Work instruction:
Output every line below as it stands, dropping only the images.

--- --- ---

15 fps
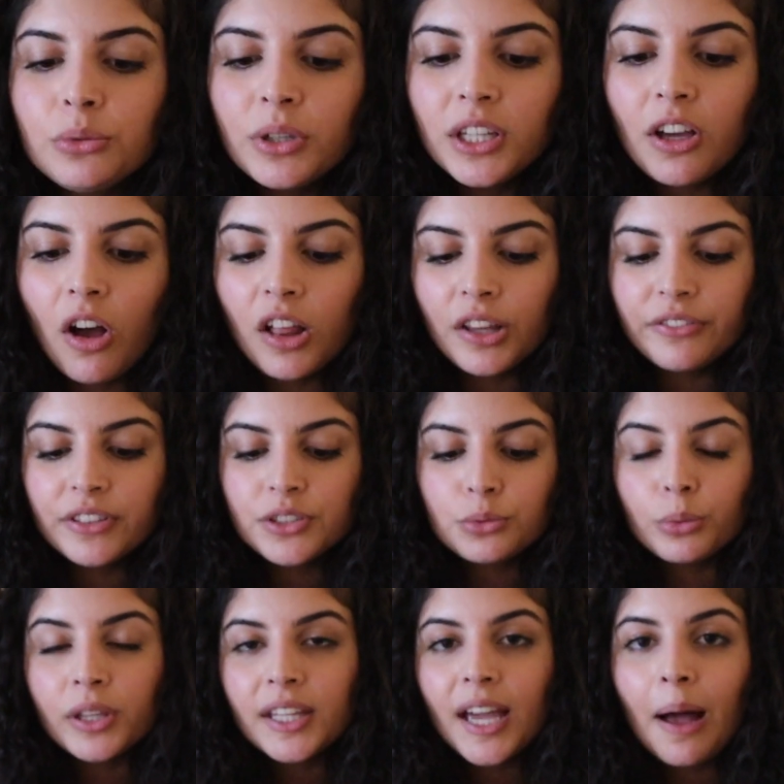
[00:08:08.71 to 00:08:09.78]
Doing all of this
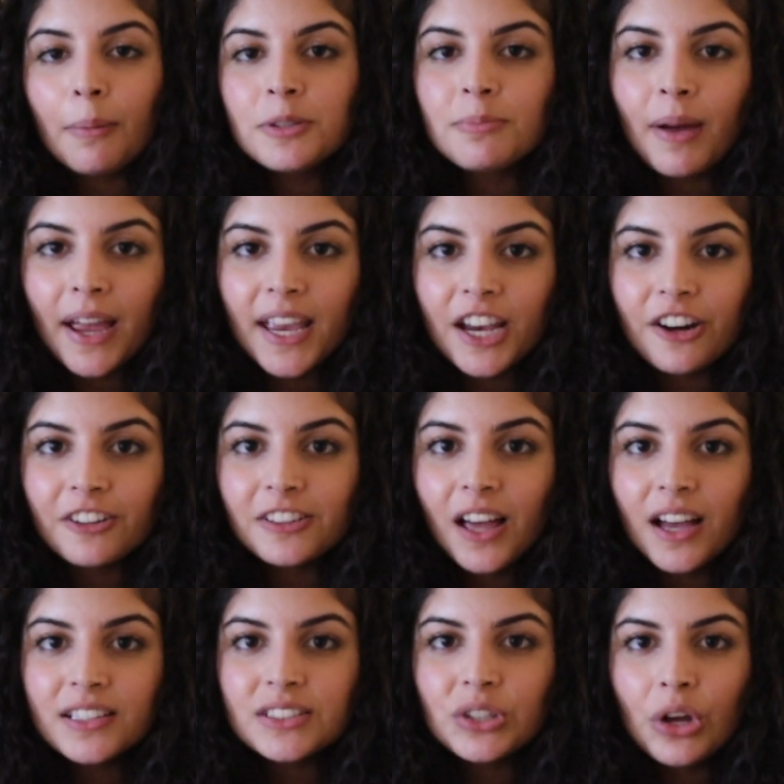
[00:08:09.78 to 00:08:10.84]
really helps my hair
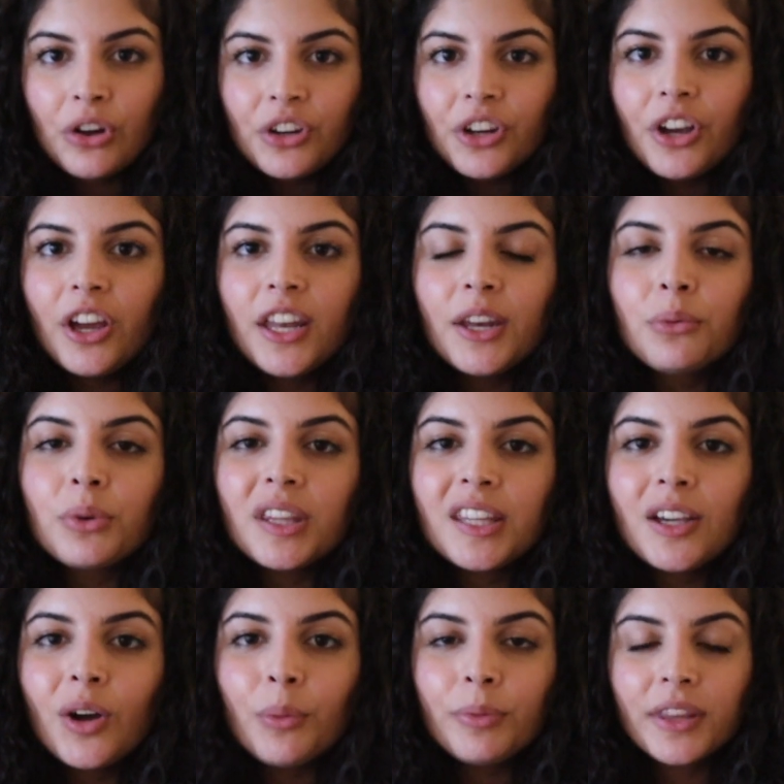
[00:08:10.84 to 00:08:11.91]
last longer, and I
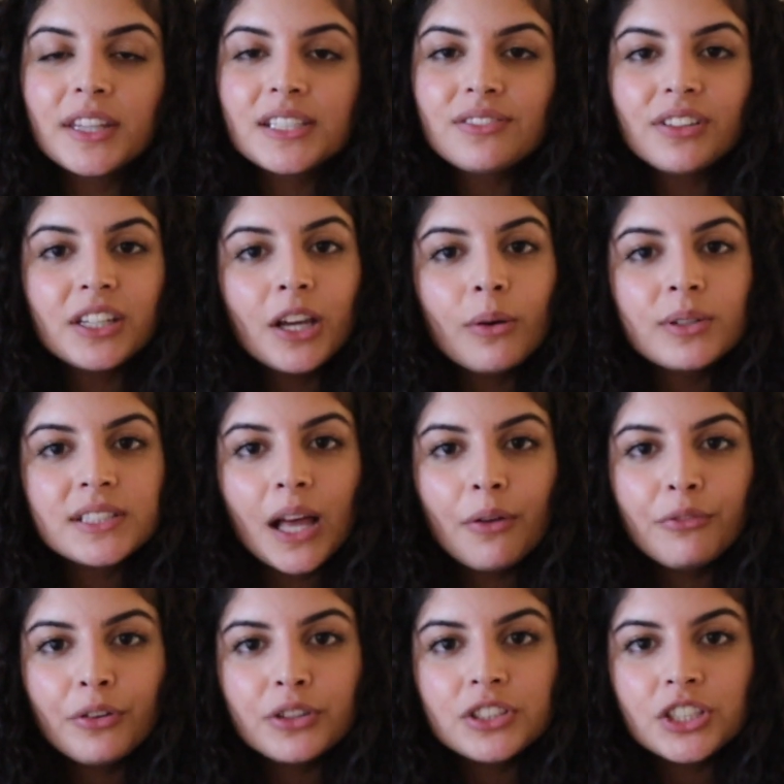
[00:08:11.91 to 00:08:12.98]
really hope that this video was
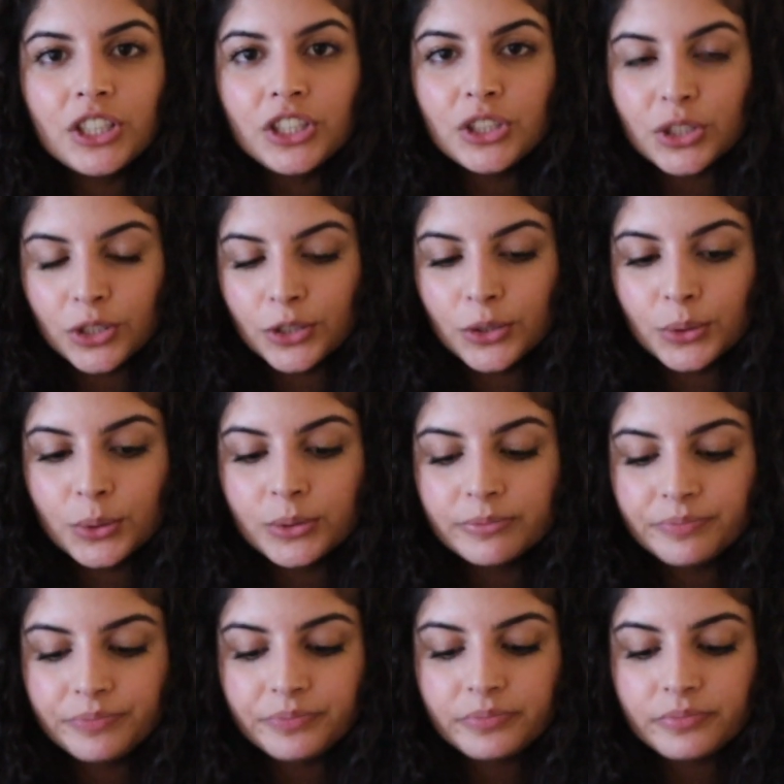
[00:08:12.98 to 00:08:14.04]
helpful to you.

--- --- ---

Response box:
15 fps
[00:08:08.71 to 00:08:09.78]
Doing all of this
[00:08:09.78 to 00:08:10.84]
really helps my hair
[00:08:10.84 to 00:08:11.91]
last longer, and I
[00:08:11.91 to 00:08:12.98]
really hope that this video was
[00:08:12.98 to 00:08:14.04]
helpful to you.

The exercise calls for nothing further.